SUPPLIED MATERIAL:

· · · · ·

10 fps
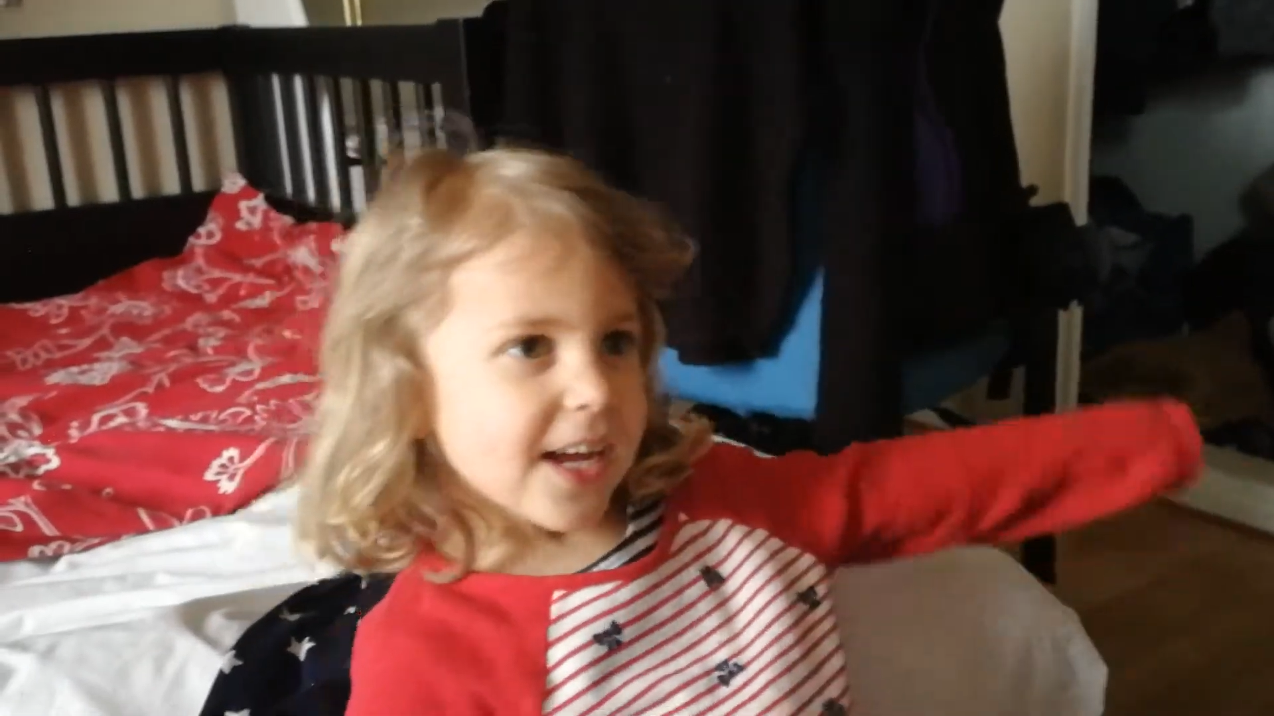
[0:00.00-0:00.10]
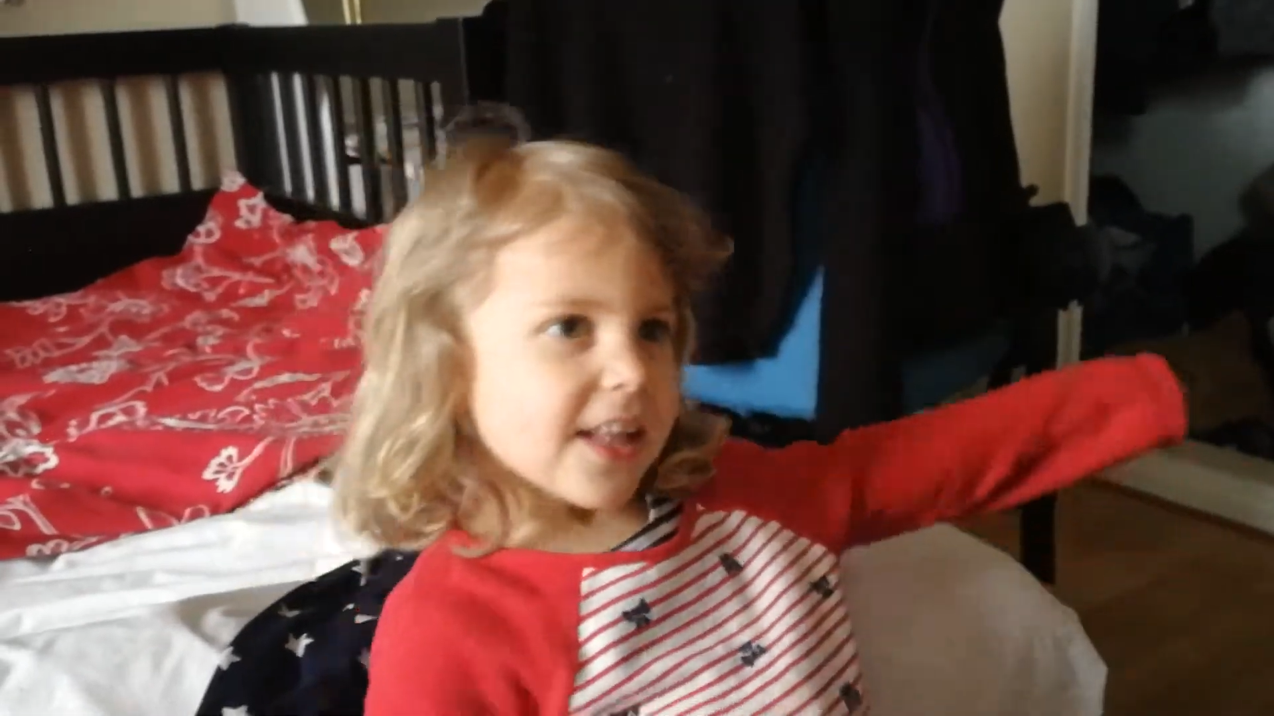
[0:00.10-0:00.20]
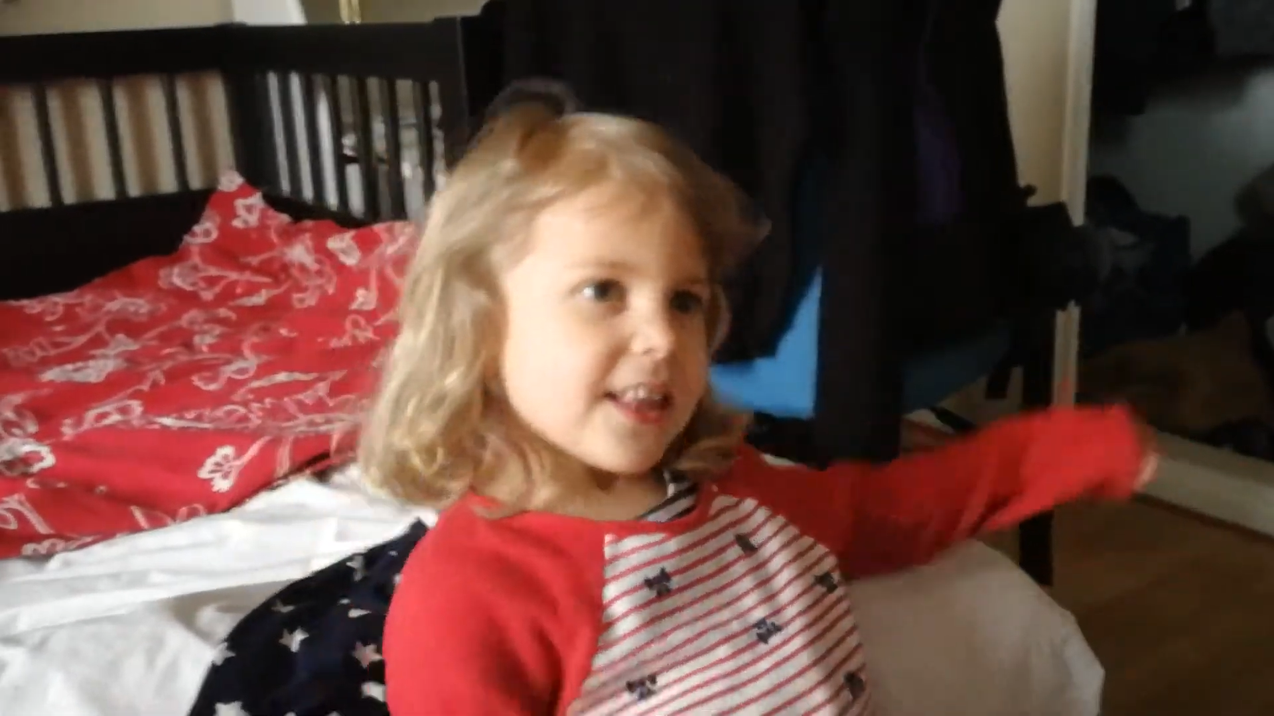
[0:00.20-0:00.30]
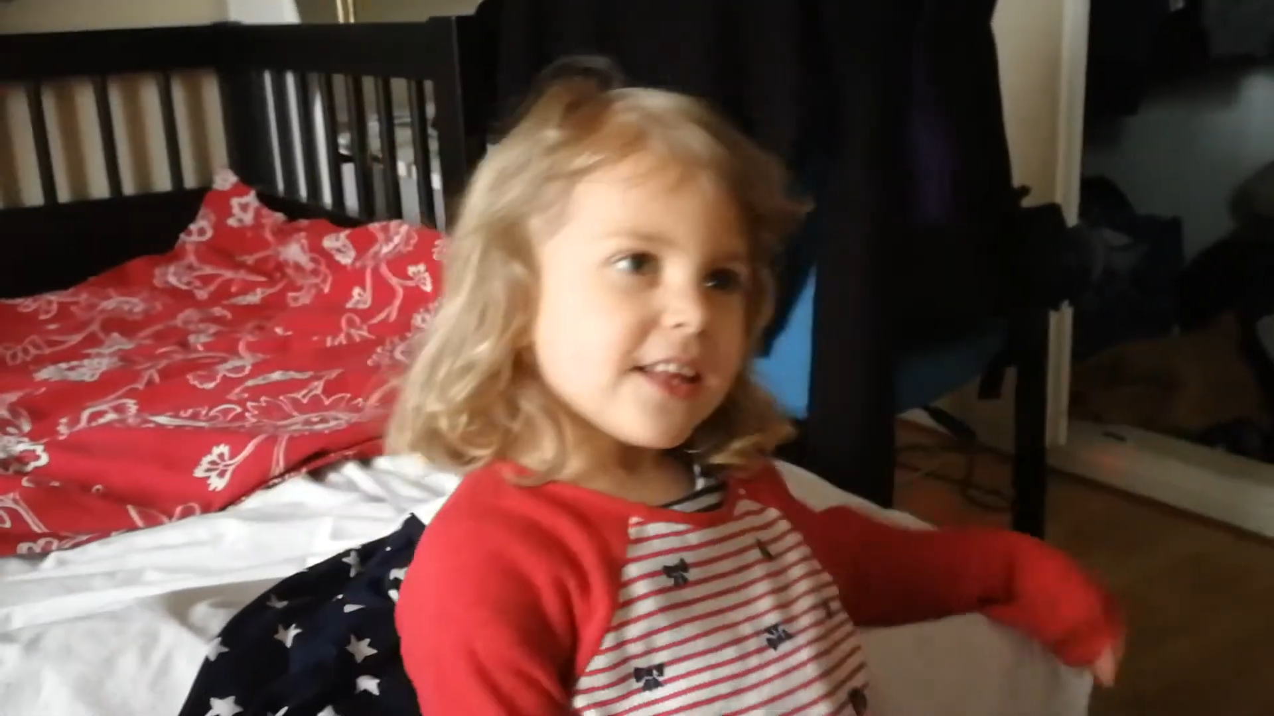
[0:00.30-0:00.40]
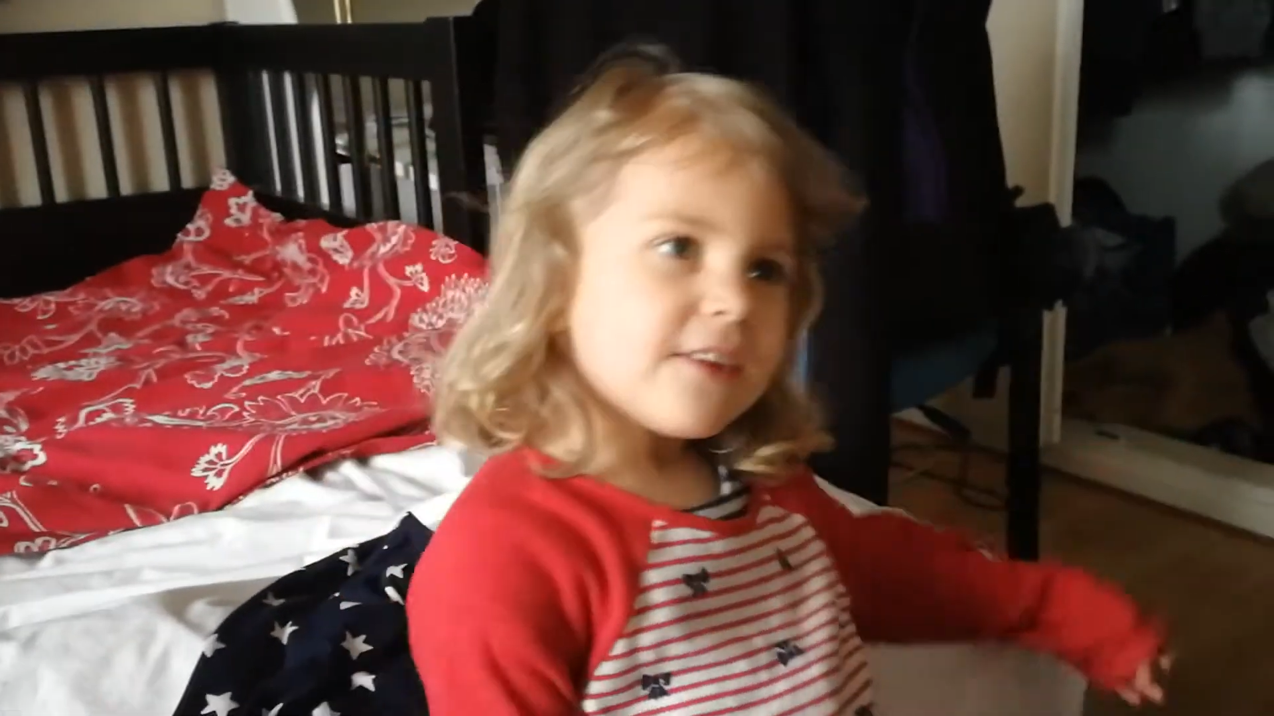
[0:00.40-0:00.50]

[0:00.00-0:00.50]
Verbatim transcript: you.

· · · · ·

TASK PROMPT:
All that is needed is the lines from the line holding "[0:00.10-0:00.20]" to the final line of the listing above, repeated exactly, pictures excluded.

WRITTEN RESPONSE:
[0:00.10-0:00.20]
[0:00.20-0:00.30]
[0:00.30-0:00.40]
[0:00.40-0:00.50]

[0:00.00-0:00.50]
Verbatim transcript: you.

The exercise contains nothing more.